Zaletą naszego szpitala jest możliwość kompleksowego leczenia. Nie mamy jedynie radioterapii; w naszym regionie jest ona tylko w Centrum Onkologii. Mamy jednak wieloletnią dobrą współpracę z Centrum, która pozwala nam uzgodnić terminy radioterapii.
• Wspominała pani o doświadczonym zespole pracującym na oddziale?

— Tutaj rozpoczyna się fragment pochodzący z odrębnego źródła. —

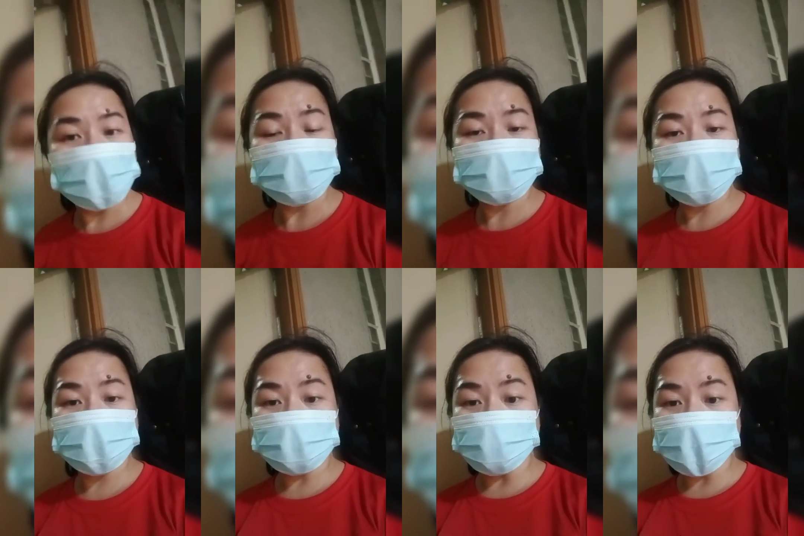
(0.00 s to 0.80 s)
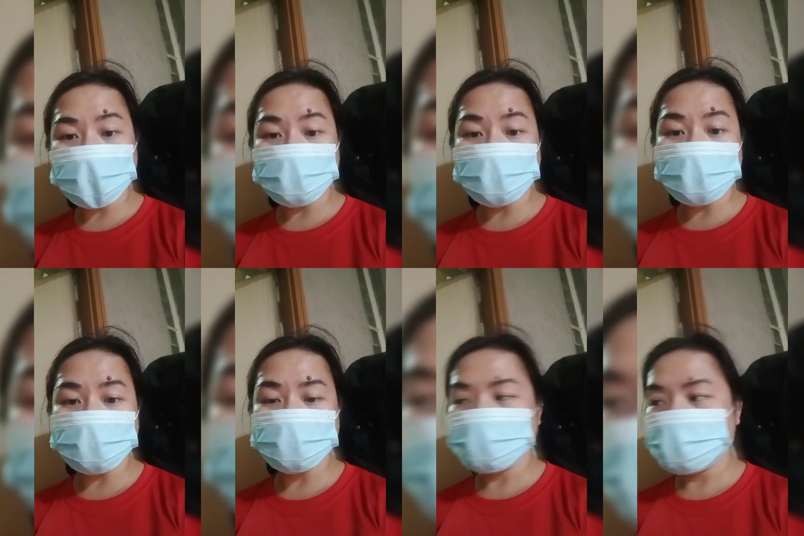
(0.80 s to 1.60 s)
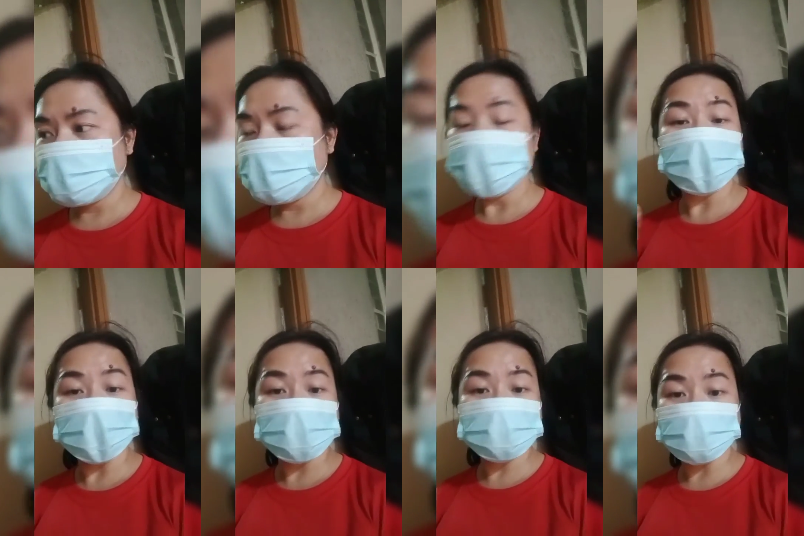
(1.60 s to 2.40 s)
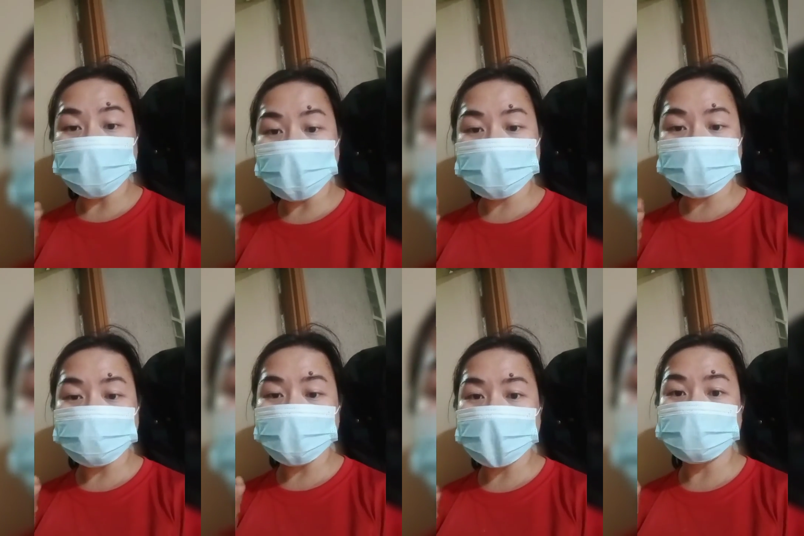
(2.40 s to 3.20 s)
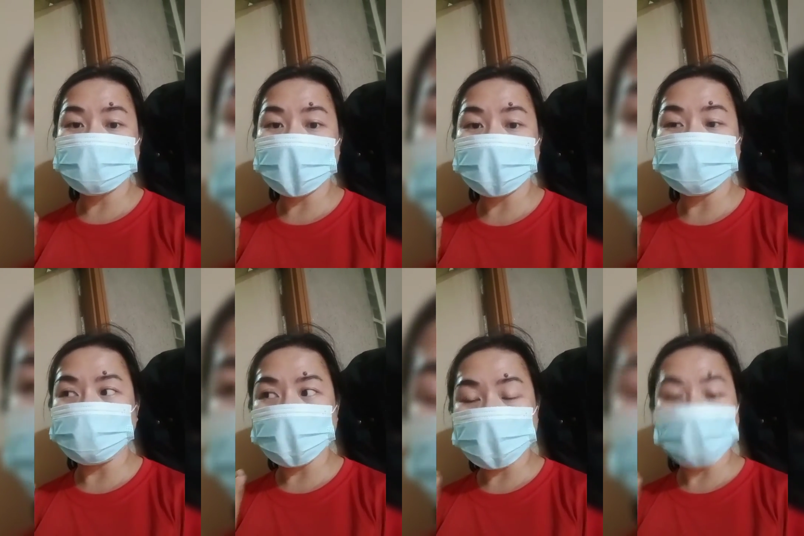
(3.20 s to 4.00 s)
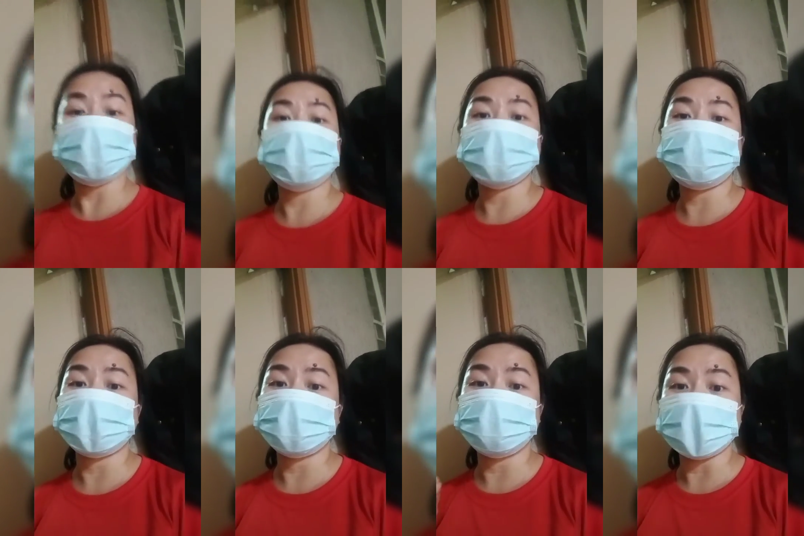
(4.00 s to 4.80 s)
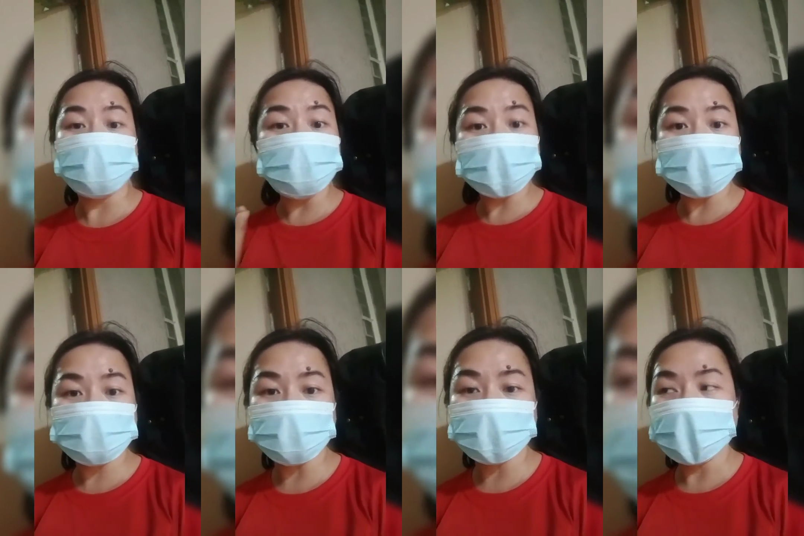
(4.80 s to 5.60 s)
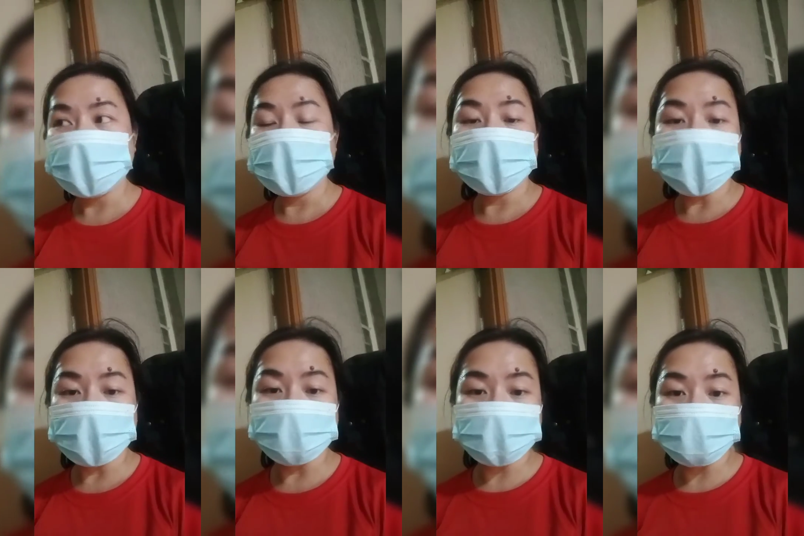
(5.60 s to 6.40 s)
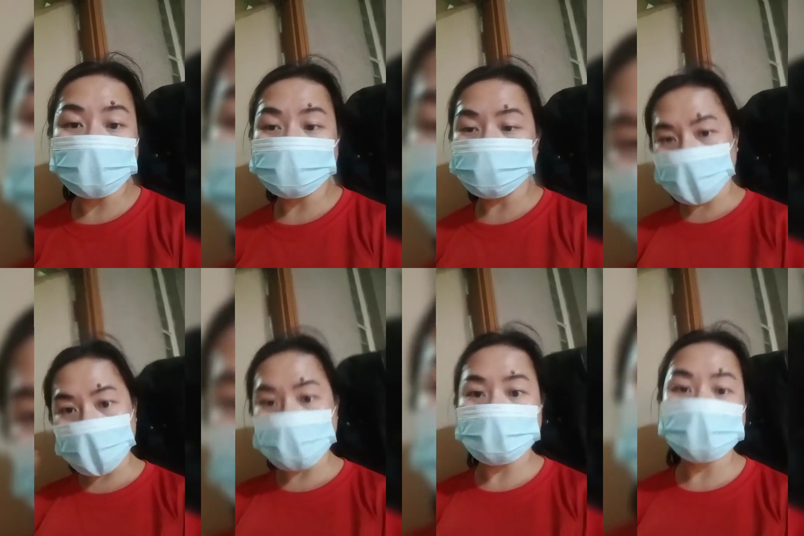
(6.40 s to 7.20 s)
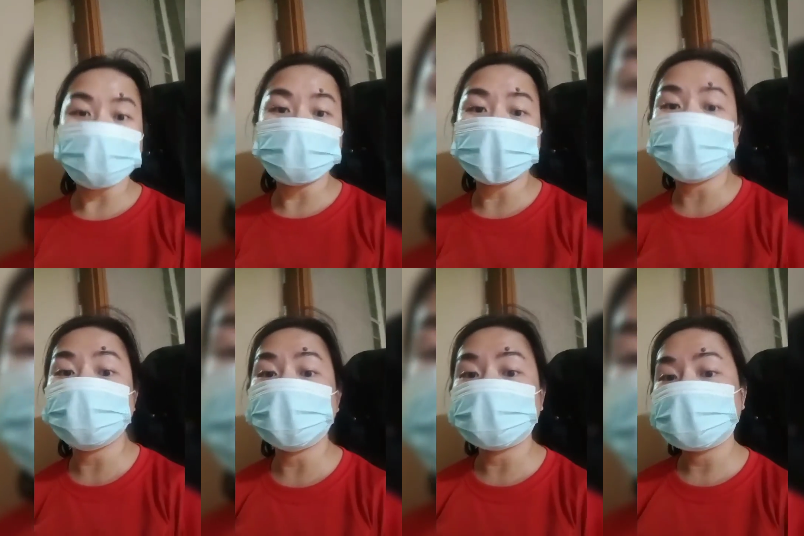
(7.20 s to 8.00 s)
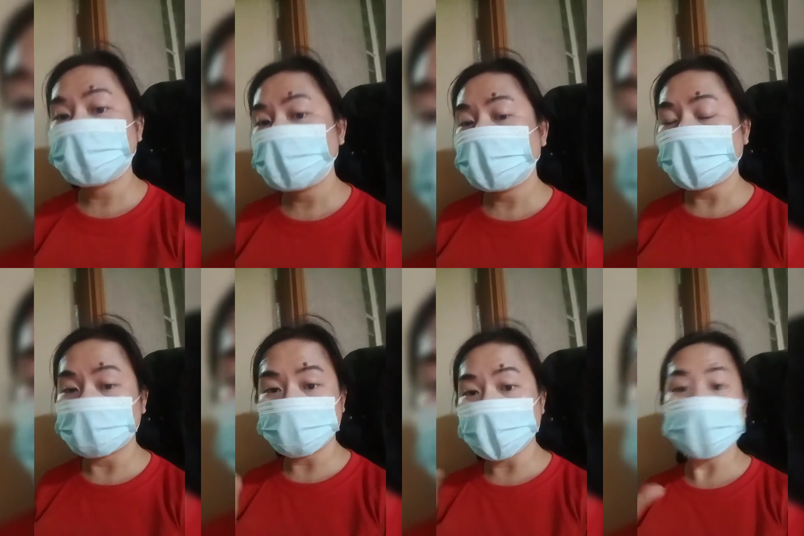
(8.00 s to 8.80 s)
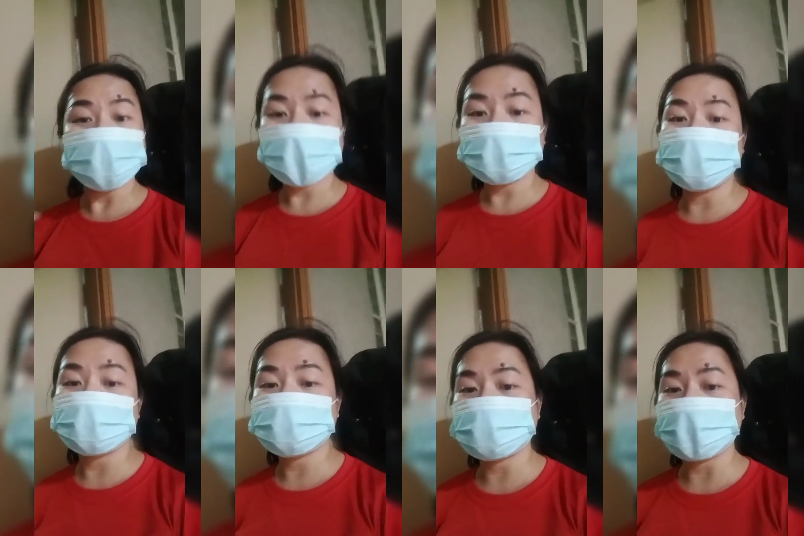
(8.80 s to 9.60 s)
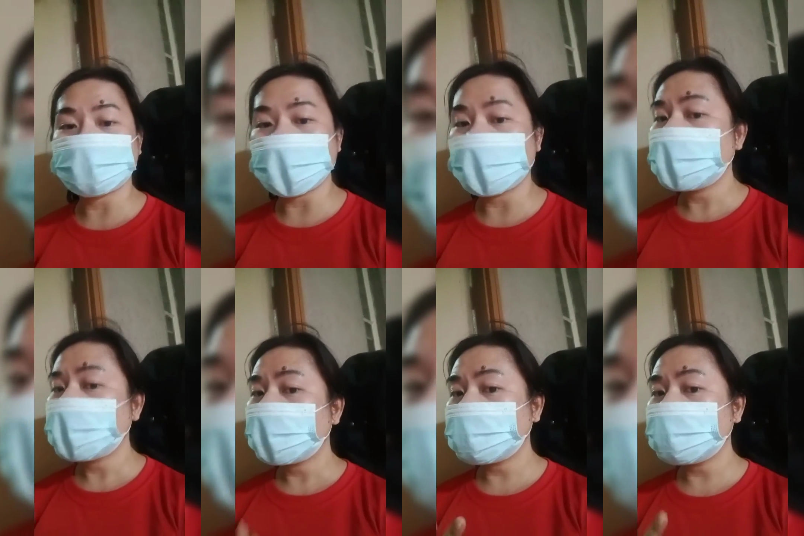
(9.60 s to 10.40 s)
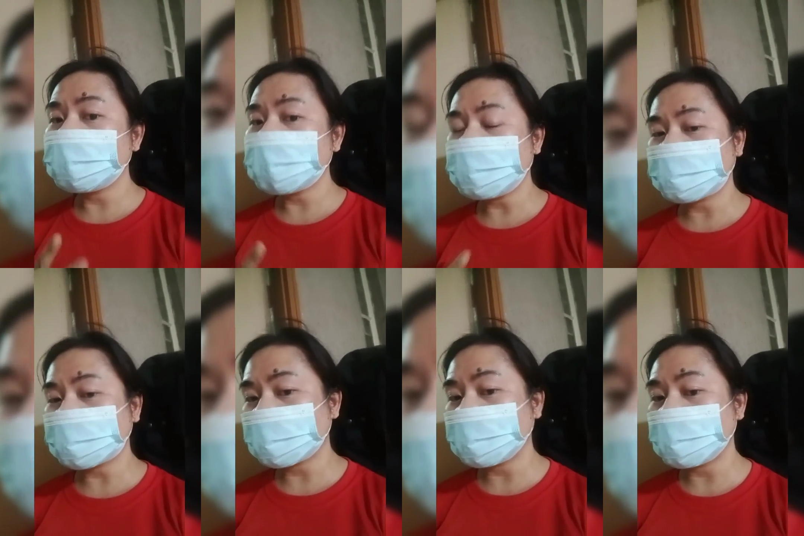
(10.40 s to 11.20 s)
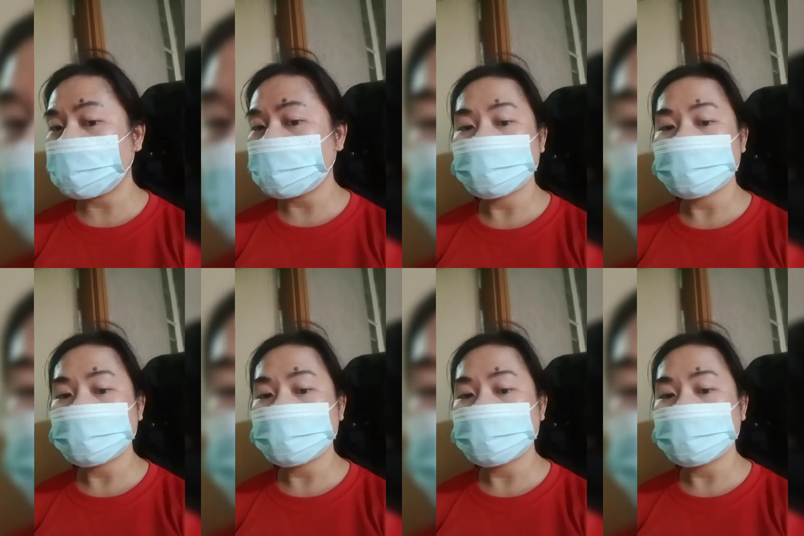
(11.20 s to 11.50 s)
At kanina gumagalaw-galaw. Ang iniisip ko, wag siya pumasok sa akin. Pinaka-airdrop er, pag naputas yun, kakamatay ko yun at papasok na utak ko yun. At baka mangitlog or something. At hindi namin matanggal.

– Łącznie ze mną pracuje 3 chirurgów onkologów, a są to: dr n. med. Anna Stankiewicz-Świtała i dr Wojciech Prażmo. Mamy doświadczone pielęgniarki, które mają specjalizację z chirurgii lub onkologii. Oddział liczy 20 łóżek, dysponujemy 2-łóżkową salą pooperacyjną. W onkologii nie ma rejonizacji i pacjentki trafiają do nas w różny sposób. Część z nich jest kierowana przez naszą poradnię chirurgii onkologicznej, część trafia z programów mammograficznych, a część tzw. pocztą pantoflową od pacjentek, które były leczone u nas i były zadowolone z naszej opieki.
• Jak wygląda kontrakt z NFZ?
– Wystarczy powiedzieć, że już teraz wykonaliśmy go w 400% i dlatego powinien być znacznie zwiększony. Mamy nadzieję, że renegocjacje kontraktu z NFZ pozwolą nam uzyskać większą liczbę punktów. Kontrakt miesięcznie przekraczamy 4-krotnie, liczymy też na pomoc pacjentów. Obecnie operujemy około 500 pacjentek rocznie, a jesteśmy w stanie wykonać nawet 1000 zabiegów.
• Plany i marzenia na dalsze lata.
– Wielkie marzenie – to już się spełniło, bo powstał oddział tak potrzebny dla pacjentek, które po diagnozie powinny być szybko zoperowane i poddane dalszemu leczeniu. Przydałaby się nowa aparatura, bo stale wprowadzane są nowe techniki. Już teraz, poza chirurgią piersi, wykonujemy inne procedury onkologiczne, jak amputacja kończyn, rekonstrukcja piersi. W przyszłości katalog procedur onkologicznych będzie poszerzony, w tym o zabiegi u panów.